E’ qui che l’autore sembra cogliere un filo sottile che lega il riemergere di due antichi
temi: quello del cibo come convivialità e quello della condanna dell’impresa umana
volta al controllo della natura. “E’come se nel mondo del benessere – scrive Paolo
Rossi – fosse presente una nascosta forma di nostalgia per il mondo del malessere”.
E’in realtà il rimpianto per i tempi felici che non ritornano, per l’ipotetica vita
innocente e serena di “primitivi” che nella realtà vivono molto duramente, muoiono
giovani e vedono morire molti dei loro figli. “Ancora una volta si realizza – osserva
l’autore richiamandosi a Odo Marquard – quel frequente mutuo scambio tra fedi
progressiste e angosce apocalittiche (che sono spesso alla base del primitivismo)
attraverso un meccanismo quasi automatico: i vantaggi che la cultura concede
all’uomo dapprima vengono accolti con favore, successivamente diventano ovvii, in
ultimo, si scorge in loro il nemico. Sicché “proprio la liberazione dalle minacce fa
diventare minaccioso ciò che libera”, come la medicina, la rivoluzione chimica e la
stessa democrazia parlamentare. E’ all’interno di questi processi culturali che si
affermano convinzioni errate come queste: “un tempo si mangiava naturale” oppure
“per i nostri nonni e bisnonni il cibo era genuino e gustoso”. “Luoghi comuni che
dovrebbero crollare – rileva lo storico - di fronte ai dati e alle serie ricerche. Invece
resistono impavidamente”.
I toni del libro sono qua e là polemici, ma il discorso è condotto con argomentazioni
stringenti richiamando spesso sia opere letterarie, teatrali e cinematografiche che
studi scientifici non solo e non tanto di storici, filosofi, sociologi e antropologi, ma
soprattutto di agronomi, chimici, biologi, neurobiologi e psicologi comportamentali.

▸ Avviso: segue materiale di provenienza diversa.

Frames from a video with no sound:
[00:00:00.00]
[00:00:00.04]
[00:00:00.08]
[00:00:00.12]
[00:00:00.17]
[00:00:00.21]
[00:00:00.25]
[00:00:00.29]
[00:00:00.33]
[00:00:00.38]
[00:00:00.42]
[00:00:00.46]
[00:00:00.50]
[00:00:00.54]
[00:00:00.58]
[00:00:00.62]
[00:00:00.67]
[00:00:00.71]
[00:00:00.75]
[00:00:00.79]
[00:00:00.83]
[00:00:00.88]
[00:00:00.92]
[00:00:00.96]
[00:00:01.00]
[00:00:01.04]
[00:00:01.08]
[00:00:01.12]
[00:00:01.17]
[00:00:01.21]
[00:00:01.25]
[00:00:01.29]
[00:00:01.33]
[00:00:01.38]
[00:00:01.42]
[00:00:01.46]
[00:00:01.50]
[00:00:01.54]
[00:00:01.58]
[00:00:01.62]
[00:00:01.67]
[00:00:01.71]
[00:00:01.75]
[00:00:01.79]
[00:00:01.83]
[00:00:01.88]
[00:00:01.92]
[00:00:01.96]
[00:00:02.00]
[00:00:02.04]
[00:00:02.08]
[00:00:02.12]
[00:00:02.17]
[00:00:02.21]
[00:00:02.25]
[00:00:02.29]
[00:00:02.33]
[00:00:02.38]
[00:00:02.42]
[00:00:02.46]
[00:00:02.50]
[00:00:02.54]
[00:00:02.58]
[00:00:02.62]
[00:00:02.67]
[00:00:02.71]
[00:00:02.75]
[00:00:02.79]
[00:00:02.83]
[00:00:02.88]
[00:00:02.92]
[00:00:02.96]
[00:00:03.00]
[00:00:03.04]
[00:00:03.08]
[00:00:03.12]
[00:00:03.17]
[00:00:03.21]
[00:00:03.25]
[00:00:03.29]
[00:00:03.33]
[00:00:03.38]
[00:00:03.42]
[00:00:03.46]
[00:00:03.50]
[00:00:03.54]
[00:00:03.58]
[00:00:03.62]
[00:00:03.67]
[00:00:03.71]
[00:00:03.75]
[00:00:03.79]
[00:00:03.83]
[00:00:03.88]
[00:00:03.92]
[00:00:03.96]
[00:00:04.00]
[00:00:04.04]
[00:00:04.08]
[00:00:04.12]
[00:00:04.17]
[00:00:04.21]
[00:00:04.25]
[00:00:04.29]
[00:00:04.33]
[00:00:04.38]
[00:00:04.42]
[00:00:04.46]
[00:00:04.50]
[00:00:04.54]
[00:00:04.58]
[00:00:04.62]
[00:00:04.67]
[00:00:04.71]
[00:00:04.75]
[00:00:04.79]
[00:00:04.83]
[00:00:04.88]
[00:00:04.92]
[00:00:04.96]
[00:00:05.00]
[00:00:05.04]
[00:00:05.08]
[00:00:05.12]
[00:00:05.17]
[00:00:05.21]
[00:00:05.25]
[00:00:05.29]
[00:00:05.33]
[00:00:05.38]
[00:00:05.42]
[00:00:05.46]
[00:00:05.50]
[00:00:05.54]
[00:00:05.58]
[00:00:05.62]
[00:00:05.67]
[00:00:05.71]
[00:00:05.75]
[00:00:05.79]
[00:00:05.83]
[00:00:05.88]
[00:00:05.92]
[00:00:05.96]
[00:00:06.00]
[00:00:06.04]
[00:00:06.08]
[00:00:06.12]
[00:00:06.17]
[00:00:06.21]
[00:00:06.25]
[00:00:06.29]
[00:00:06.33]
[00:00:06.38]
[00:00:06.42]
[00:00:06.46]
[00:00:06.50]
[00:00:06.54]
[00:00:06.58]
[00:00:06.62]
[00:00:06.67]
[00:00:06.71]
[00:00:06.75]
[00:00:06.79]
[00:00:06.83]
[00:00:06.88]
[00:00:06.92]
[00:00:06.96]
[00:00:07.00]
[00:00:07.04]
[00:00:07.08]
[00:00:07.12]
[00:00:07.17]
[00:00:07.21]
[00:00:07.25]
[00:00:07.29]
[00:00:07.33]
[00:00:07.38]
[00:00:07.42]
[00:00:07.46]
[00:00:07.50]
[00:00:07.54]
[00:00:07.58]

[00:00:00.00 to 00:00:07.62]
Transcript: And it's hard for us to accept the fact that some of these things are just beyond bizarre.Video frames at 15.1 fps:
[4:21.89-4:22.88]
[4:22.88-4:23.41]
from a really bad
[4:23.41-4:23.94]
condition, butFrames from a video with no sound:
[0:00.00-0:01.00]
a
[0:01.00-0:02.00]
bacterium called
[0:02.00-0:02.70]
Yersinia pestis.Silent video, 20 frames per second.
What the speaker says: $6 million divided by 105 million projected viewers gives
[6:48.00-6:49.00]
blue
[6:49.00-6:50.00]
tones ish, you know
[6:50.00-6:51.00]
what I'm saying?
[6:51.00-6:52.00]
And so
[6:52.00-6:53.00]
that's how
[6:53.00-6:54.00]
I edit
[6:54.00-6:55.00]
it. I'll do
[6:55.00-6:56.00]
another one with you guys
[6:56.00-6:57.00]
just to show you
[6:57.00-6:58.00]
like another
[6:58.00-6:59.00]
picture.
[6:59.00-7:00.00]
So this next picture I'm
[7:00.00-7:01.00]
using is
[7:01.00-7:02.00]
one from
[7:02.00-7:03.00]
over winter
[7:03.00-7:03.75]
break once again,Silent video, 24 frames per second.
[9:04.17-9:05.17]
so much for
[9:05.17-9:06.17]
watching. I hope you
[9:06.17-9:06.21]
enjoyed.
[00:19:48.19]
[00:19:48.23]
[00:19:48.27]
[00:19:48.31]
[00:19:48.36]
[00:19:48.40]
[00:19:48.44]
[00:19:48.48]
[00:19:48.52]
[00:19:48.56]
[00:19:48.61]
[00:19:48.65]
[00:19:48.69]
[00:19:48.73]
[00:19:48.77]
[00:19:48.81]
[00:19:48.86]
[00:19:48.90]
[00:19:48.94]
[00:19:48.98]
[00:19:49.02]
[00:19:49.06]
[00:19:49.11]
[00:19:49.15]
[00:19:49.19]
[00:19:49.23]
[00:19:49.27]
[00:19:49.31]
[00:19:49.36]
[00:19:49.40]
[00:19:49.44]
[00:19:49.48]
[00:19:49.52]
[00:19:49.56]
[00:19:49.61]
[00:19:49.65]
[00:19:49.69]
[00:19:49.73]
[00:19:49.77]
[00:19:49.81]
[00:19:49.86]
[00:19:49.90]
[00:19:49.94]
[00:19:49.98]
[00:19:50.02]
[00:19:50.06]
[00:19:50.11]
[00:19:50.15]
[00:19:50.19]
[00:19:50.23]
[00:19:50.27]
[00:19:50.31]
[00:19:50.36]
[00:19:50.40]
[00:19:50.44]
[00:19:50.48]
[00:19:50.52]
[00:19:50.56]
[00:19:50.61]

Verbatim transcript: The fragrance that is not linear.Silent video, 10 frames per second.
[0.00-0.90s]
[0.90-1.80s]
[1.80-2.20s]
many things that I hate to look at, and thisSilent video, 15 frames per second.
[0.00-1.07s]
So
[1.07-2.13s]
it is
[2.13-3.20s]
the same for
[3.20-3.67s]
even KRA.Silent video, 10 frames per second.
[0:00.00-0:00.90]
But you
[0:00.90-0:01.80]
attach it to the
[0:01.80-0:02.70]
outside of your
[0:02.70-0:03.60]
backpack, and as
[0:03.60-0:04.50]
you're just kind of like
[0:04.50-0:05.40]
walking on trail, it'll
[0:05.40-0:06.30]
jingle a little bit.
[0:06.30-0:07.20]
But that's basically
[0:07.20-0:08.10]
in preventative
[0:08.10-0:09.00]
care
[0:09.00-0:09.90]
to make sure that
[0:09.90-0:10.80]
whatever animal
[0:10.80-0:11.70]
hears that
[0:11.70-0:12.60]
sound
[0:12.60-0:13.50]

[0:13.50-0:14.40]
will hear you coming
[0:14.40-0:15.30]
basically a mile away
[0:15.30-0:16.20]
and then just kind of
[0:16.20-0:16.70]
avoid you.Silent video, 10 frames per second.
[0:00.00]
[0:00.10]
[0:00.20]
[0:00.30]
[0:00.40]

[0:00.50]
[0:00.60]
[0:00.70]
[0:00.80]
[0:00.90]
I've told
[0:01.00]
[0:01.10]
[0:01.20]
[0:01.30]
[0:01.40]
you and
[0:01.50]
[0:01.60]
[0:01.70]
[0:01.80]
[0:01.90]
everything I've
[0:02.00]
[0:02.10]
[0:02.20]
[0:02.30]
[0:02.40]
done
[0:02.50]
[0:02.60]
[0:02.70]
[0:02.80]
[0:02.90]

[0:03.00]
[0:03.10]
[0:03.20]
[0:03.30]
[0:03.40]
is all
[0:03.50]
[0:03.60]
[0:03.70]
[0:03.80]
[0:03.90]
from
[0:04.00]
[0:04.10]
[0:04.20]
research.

Il tutto partendo da una descrizione puntuale di ciò che è “natura” e di ciò che è
“cultura” e dimostrando come la preparazione del cibo e il mangiare siano sempre
una mediazione tra l’una e l’altra.
Ma c’è un aspetto che non convince. L’attenzione crescente che nei paesi ricchi si
riserva al cibo, tanto da far ritenere ad una studiosa del fenomeno come Alessandra
Guigoni che l’alimentazione sarà, nel terzo millennio, uno dei grandi scenari
dell’antropologia, è considerata da Paolo Rossi “qualcosa di molto simile ad
un’ossessione”. Ed eccessiva appare allo studioso anche l’affermarsi di una cultura
locale del cibo. Ci si sarebbe aspettati anche qui dall’autore l’individuazione di uno di
quei “moti pendolari” della storia sottolineati per altri risvolti del problema
alimentare: il ruolo dei mercati locali, della convivialità, dei legami informali, dei
beni collettivi e delle economie del dono, la loro capacità di garantire forme
reciprocamente solidali nel tenere insieme le comunità e di contenere gli orrori della
fame e la loro possibile rivitalizzazione in forme moderne per offrire nuove
opportunità alle odierne società del benessere. Ma tale rilievo ha come attenuante
la mancanza di studi storici al riguardo, se si fa eccezione per quelli condotti da
Paolo Grossi sui diritti collettivi. Al di là di queste lacune, il libro è utile per
comprendere che i grandi dilemmi posti dall’idea del mangiare hanno bisogno per
essere affrontati di far interagire sfere diverse della conoscenza scientifica,
scongiurando il pericolo di affidarsi a credenze e a saperi nostalgici.